(Stored data entries)
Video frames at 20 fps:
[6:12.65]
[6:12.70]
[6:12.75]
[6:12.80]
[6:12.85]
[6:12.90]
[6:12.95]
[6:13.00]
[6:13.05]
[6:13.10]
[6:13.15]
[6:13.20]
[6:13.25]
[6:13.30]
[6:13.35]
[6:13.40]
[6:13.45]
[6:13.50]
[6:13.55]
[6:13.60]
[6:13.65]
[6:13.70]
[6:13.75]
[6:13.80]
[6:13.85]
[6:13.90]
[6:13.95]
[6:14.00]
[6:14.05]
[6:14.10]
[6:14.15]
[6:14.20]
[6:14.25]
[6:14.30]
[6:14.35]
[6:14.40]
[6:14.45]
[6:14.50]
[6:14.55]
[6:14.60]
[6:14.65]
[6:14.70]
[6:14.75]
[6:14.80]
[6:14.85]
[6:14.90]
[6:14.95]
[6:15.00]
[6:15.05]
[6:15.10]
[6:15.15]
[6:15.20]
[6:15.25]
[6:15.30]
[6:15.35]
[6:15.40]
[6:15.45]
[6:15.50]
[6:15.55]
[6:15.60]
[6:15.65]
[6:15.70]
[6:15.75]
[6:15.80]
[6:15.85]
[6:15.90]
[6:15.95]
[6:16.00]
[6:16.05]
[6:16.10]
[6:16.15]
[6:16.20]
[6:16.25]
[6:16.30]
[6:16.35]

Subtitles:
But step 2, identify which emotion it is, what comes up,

[About this exercise]
Go through the records and set every one down exactly.

[Task output]
Video frames at 20 fps:
[6:12.65]
[6:12.70]
[6:12.75]
[6:12.80]
[6:12.85]
[6:12.90]
[6:12.95]
[6:13.00]
[6:13.05]
[6:13.10]
[6:13.15]
[6:13.20]
[6:13.25]
[6:13.30]
[6:13.35]
[6:13.40]
[6:13.45]
[6:13.50]
[6:13.55]
[6:13.60]
[6:13.65]
[6:13.70]
[6:13.75]
[6:13.80]
[6:13.85]
[6:13.90]
[6:13.95]
[6:14.00]
[6:14.05]
[6:14.10]
[6:14.15]
[6:14.20]
[6:14.25]
[6:14.30]
[6:14.35]
[6:14.40]
[6:14.45]
[6:14.50]
[6:14.55]
[6:14.60]
[6:14.65]
[6:14.70]
[6:14.75]
[6:14.80]
[6:14.85]
[6:14.90]
[6:14.95]
[6:15.00]
[6:15.05]
[6:15.10]
[6:15.15]
[6:15.20]
[6:15.25]
[6:15.30]
[6:15.35]
[6:15.40]
[6:15.45]
[6:15.50]
[6:15.55]
[6:15.60]
[6:15.65]
[6:15.70]
[6:15.75]
[6:15.80]
[6:15.85]
[6:15.90]
[6:15.95]
[6:16.00]
[6:16.05]
[6:16.10]
[6:16.15]
[6:16.20]
[6:16.25]
[6:16.30]
[6:16.35]

Subtitles:
But step 2, identify which emotion it is, what comes up,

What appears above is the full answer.